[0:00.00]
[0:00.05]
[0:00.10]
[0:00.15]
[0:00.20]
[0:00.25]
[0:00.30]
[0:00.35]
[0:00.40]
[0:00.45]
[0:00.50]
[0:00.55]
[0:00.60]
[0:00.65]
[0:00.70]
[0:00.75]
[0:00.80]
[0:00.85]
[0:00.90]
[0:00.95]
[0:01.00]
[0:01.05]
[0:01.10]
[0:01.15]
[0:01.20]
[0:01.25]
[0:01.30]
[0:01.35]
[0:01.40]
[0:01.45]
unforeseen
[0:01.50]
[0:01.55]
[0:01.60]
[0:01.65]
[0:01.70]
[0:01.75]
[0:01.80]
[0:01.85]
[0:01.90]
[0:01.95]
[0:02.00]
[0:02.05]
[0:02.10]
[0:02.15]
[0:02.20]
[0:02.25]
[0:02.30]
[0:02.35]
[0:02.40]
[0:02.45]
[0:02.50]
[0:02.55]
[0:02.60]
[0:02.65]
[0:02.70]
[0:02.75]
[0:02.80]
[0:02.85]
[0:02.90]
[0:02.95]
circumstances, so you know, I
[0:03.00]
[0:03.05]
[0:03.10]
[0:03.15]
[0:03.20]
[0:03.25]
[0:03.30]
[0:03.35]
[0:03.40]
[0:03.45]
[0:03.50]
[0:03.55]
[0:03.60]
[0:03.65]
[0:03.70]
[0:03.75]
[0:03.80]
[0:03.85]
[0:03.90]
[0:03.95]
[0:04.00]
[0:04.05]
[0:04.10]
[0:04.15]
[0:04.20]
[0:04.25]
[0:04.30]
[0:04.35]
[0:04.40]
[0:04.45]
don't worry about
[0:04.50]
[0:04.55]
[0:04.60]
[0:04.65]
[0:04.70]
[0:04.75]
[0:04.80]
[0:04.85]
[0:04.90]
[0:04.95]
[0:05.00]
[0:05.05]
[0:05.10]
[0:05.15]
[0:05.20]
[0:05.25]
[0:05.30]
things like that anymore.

+++

-- What is required --
Take the entries above and transcribe them exactly.

-- Worked solution --
[0:00.00]
[0:00.05]
[0:00.10]
[0:00.15]
[0:00.20]
[0:00.25]
[0:00.30]
[0:00.35]
[0:00.40]
[0:00.45]
[0:00.50]
[0:00.55]
[0:00.60]
[0:00.65]
[0:00.70]
[0:00.75]
[0:00.80]
[0:00.85]
[0:00.90]
[0:00.95]
[0:01.00]
[0:01.05]
[0:01.10]
[0:01.15]
[0:01.20]
[0:01.25]
[0:01.30]
[0:01.35]
[0:01.40]
[0:01.45]
unforeseen
[0:01.50]
[0:01.55]
[0:01.60]
[0:01.65]
[0:01.70]
[0:01.75]
[0:01.80]
[0:01.85]
[0:01.90]
[0:01.95]
[0:02.00]
[0:02.05]
[0:02.10]
[0:02.15]
[0:02.20]
[0:02.25]
[0:02.30]
[0:02.35]
[0:02.40]
[0:02.45]
[0:02.50]
[0:02.55]
[0:02.60]
[0:02.65]
[0:02.70]
[0:02.75]
[0:02.80]
[0:02.85]
[0:02.90]
[0:02.95]
circumstances, so you know, I
[0:03.00]
[0:03.05]
[0:03.10]
[0:03.15]
[0:03.20]
[0:03.25]
[0:03.30]
[0:03.35]
[0:03.40]
[0:03.45]
[0:03.50]
[0:03.55]
[0:03.60]
[0:03.65]
[0:03.70]
[0:03.75]
[0:03.80]
[0:03.85]
[0:03.90]
[0:03.95]
[0:04.00]
[0:04.05]
[0:04.10]
[0:04.15]
[0:04.20]
[0:04.25]
[0:04.30]
[0:04.35]
[0:04.40]
[0:04.45]
don't worry about
[0:04.50]
[0:04.55]
[0:04.60]
[0:04.65]
[0:04.70]
[0:04.75]
[0:04.80]
[0:04.85]
[0:04.90]
[0:04.95]
[0:05.00]
[0:05.05]
[0:05.10]
[0:05.15]
[0:05.20]
[0:05.25]
[0:05.30]
things like that anymore.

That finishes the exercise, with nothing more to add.